(DATA RECORDS)

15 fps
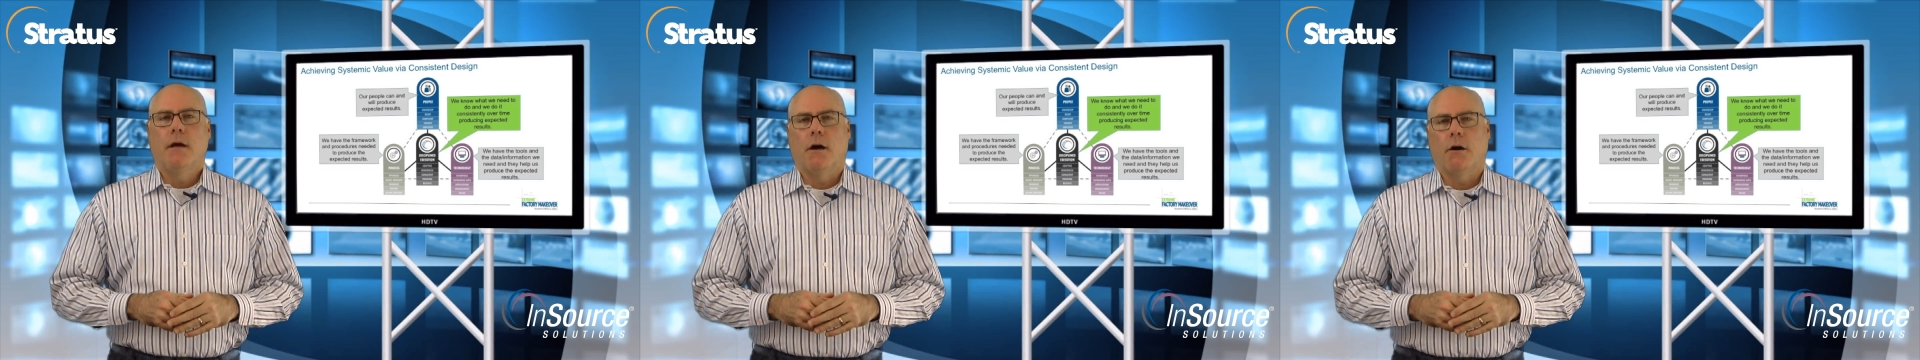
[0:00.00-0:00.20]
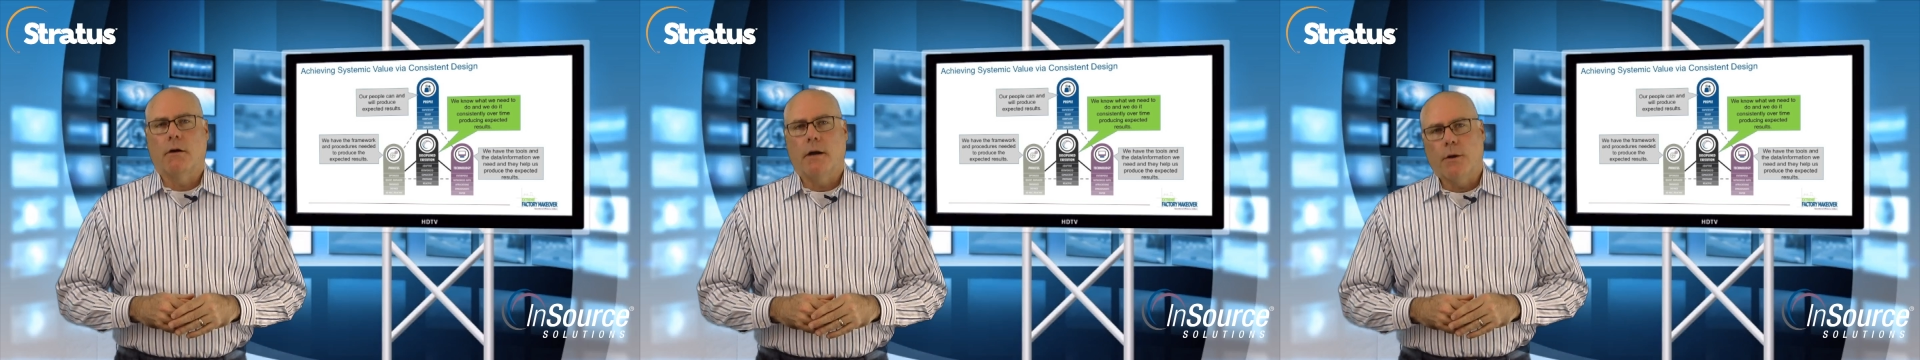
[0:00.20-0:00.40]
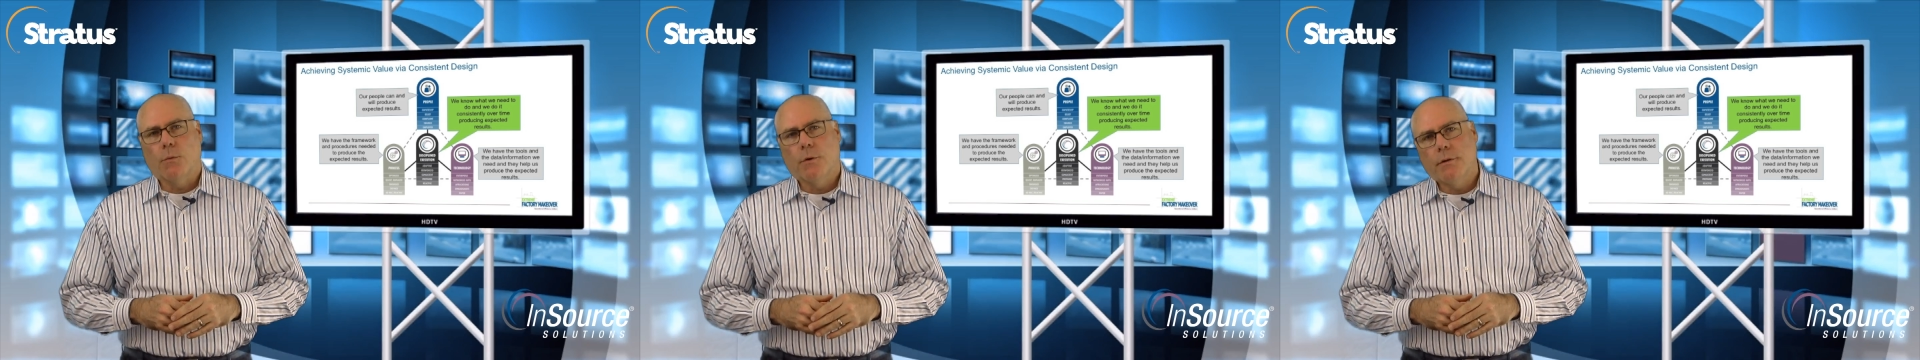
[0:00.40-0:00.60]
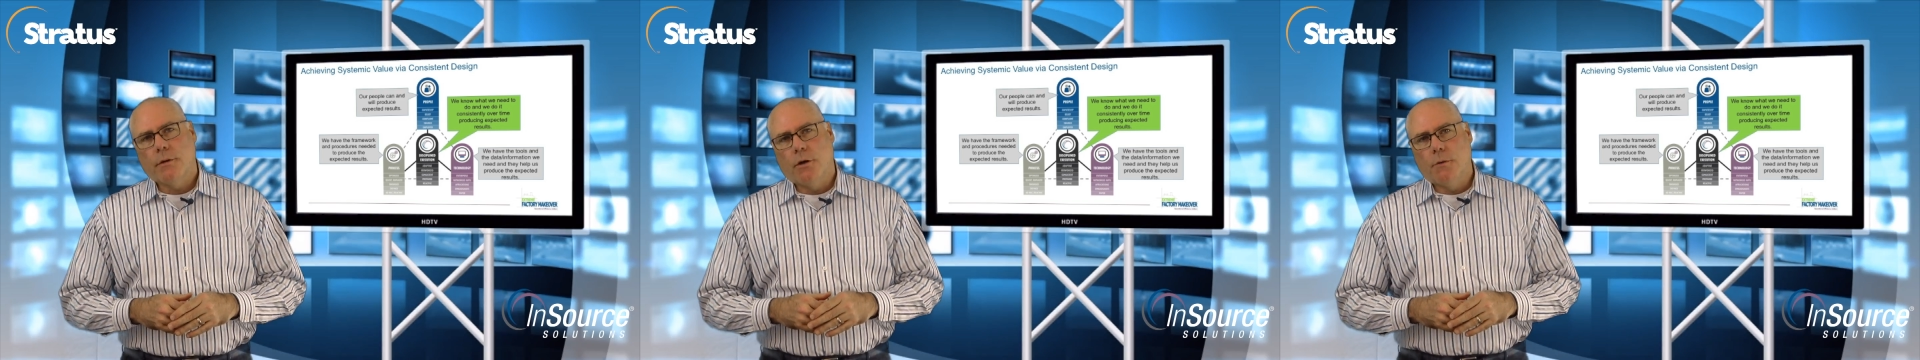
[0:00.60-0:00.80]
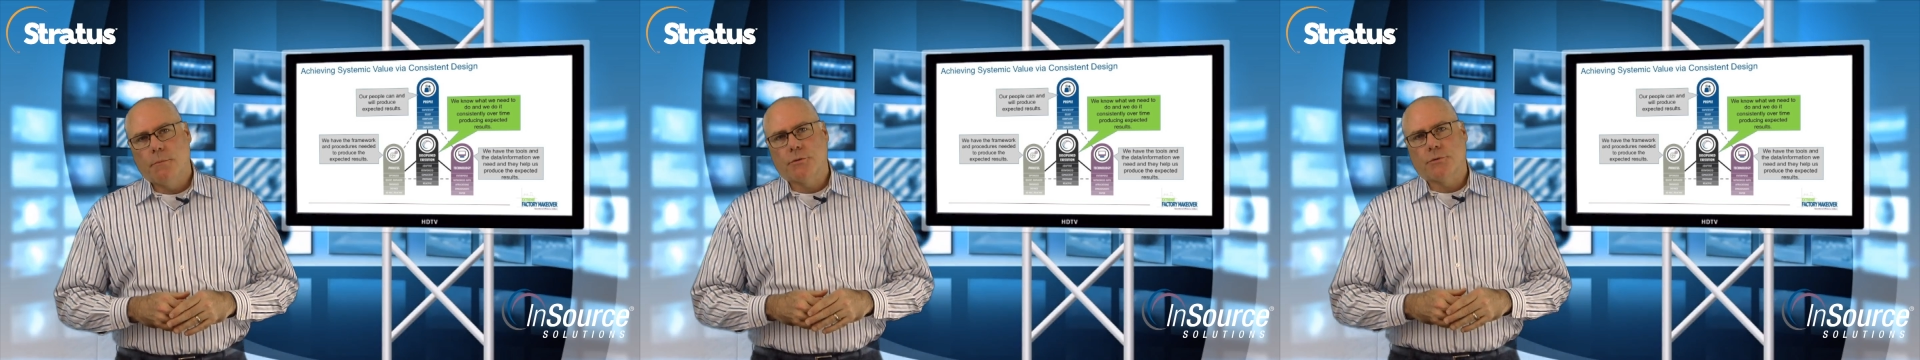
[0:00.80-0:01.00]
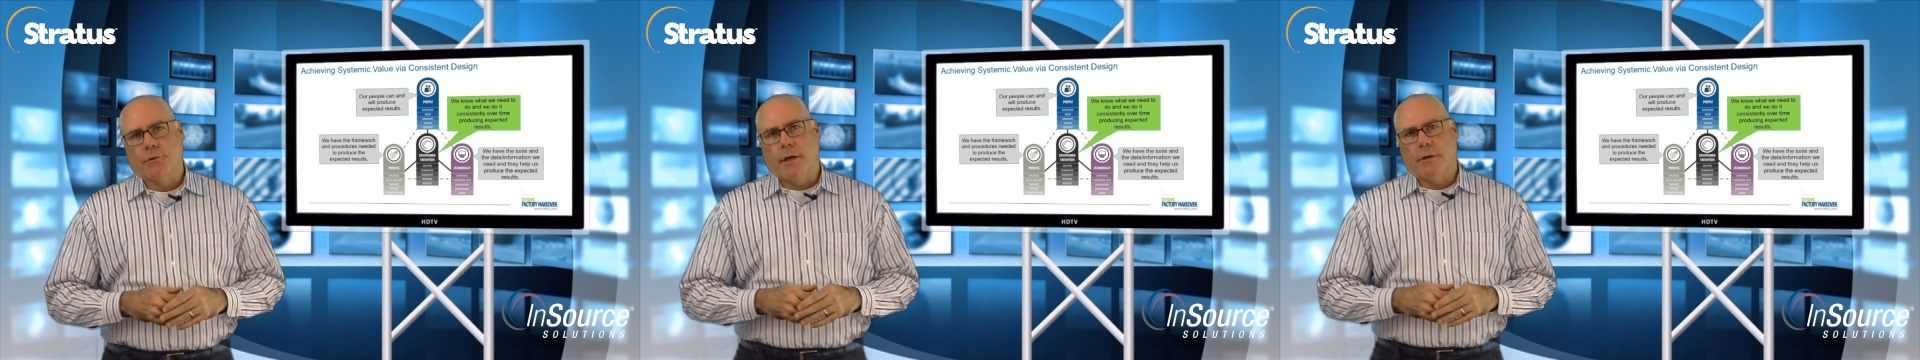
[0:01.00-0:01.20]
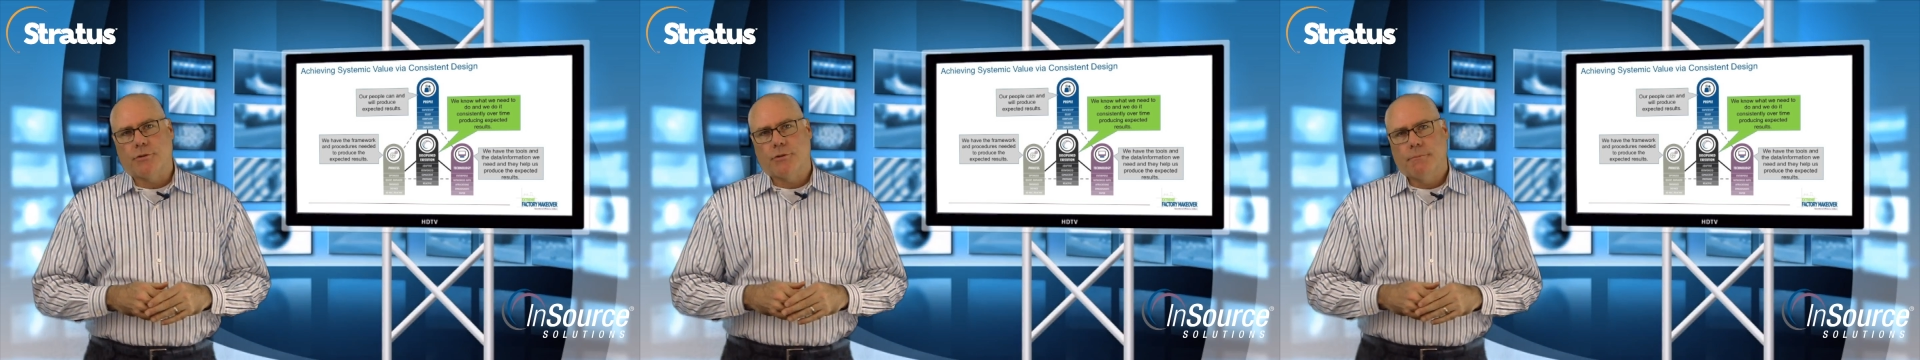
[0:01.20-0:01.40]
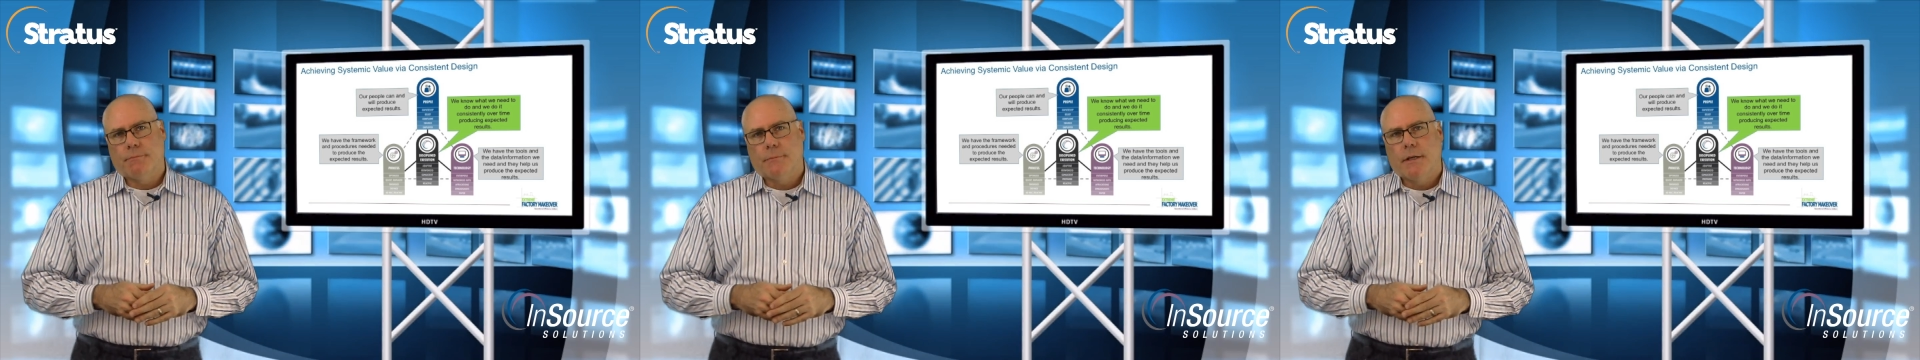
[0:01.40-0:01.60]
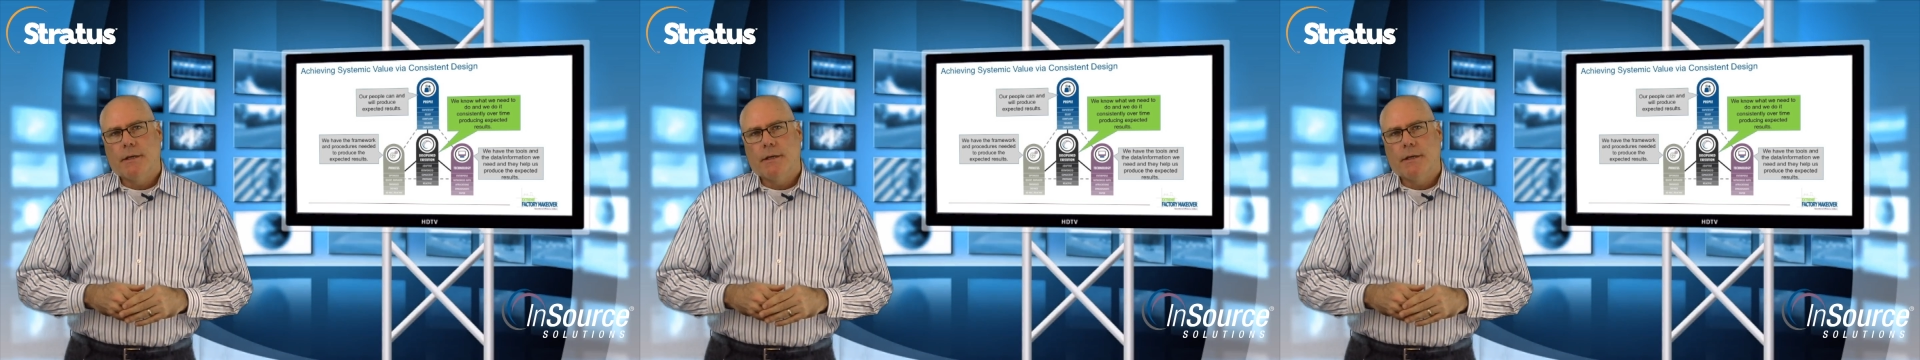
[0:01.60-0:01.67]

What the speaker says: All right, we're in the home stretch.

(End DATA RECORDS)

_WHAT TO PRODUCE:_
What you write should match, word for word, the lines from the one containing "[0:00.40-0:00.60]" to the end of the listing, with both ends kept and the pictures left out.

_TASK RESULT:_
[0:00.40-0:00.60]
[0:00.60-0:00.80]
[0:00.80-0:01.00]
[0:01.00-0:01.20]
[0:01.20-0:01.40]
[0:01.40-0:01.60]
[0:01.60-0:01.67]

What the speaker says: All right, we're in the home stretch.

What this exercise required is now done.